Edwin Milton “Ed” Sabol came home from WWII and took a job selling topcoats. He was good at it and provided a decent living for his family, but his heart was elsewhere. What he liked more than anything, was to watch his son Steve play high school football.
Sabol would take a motion picture camera, a wedding gift, and film the games. He found that he had a knack for it, and founded a small film production company called Blair Motion Pictures, named after his daughter, Blair.
Sabol successfully bid for the rights to film the 1962 NFL championship game between the Green Bay Packers and the New York Giants. The game was played in cold so severe that camera operators suffered frostbite, and a wind so strong that it blew the ball off the tee three times before opening kickoff. Despite all that, Sabol’s work on the game was impressive.
The league’s 14 owners rejected commissioner Pete Rozelle’s proposal to buy Sabol out, instead giving him $20,000 apiece in seed money to shoot all NFL games and produce a highlight film for each team.
NFL Films production style is unmistakable: the “tight to the spiral” shot of the ball leaving the quarterback’s hand, the on-the-field close-ups and slow motion shots, all of it “mic’d up” in a way that let you hear every hit, every sound, as if you were on the field.
With the orchestral score and the stentorian tones of John Facenda’s narration, “the voice of God”: “They call it pro football. They play it under the autumn moon, in the heat of a Texas afternoon.” NFL Films became “the greatest in-house P.R. machine in pro sports history” according to Salon.com television critic Matt Zoller Seitz. “An outfit that could make even a tedious stalemate seem as momentous as the battle for the Alamo.”

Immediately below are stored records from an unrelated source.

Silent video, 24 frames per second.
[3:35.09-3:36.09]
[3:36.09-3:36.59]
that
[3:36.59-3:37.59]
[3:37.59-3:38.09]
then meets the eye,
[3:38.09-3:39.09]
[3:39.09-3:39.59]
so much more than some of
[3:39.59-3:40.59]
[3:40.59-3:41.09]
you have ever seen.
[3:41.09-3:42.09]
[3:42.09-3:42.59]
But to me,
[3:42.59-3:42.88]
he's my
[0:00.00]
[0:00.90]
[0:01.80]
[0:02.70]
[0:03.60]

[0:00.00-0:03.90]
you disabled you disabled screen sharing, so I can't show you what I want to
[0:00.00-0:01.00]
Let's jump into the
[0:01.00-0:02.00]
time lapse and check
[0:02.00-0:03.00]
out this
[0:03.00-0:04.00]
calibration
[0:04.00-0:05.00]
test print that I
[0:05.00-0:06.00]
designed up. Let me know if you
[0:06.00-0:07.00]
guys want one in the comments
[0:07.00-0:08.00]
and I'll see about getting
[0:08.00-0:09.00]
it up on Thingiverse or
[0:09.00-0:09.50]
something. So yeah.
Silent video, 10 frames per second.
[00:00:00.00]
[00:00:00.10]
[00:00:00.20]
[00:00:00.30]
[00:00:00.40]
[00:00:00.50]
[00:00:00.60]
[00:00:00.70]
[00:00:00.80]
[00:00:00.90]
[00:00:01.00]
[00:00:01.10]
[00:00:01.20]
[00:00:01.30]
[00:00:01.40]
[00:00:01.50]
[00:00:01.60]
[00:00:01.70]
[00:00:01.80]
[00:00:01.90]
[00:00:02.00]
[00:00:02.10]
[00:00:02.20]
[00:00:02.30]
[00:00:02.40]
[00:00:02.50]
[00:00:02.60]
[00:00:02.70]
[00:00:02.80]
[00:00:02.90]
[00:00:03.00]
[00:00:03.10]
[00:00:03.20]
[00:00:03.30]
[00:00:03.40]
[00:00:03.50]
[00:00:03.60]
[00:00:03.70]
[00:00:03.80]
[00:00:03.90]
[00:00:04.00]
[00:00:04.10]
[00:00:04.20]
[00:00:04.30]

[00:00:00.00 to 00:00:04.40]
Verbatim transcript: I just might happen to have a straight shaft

NFL Films won 112 Sports Emmys. While the company’s $50 million earnings are small relative to the $18 billion in revenue the NFL earns from television alone, the real value of NFL Films is how it promotes the sport. Many credit NFL Films as a key reason that the National Football League has become the most watched professional sports league in the United States.
Ed Sabol was inducted into the Professional Football Hall of Fame on August 6, 2011. Steve was suffering inoperable brain cancer at the time, a condition which would take his life the following September. In delivering his tribute to his father, Steve Sabol explained the company’s operating philosophy. “Tell me a fact”, he said, “and I’ll learn. Tell me a truth, and I’ll believe. But tell me a story, and it will live in my heart forever”.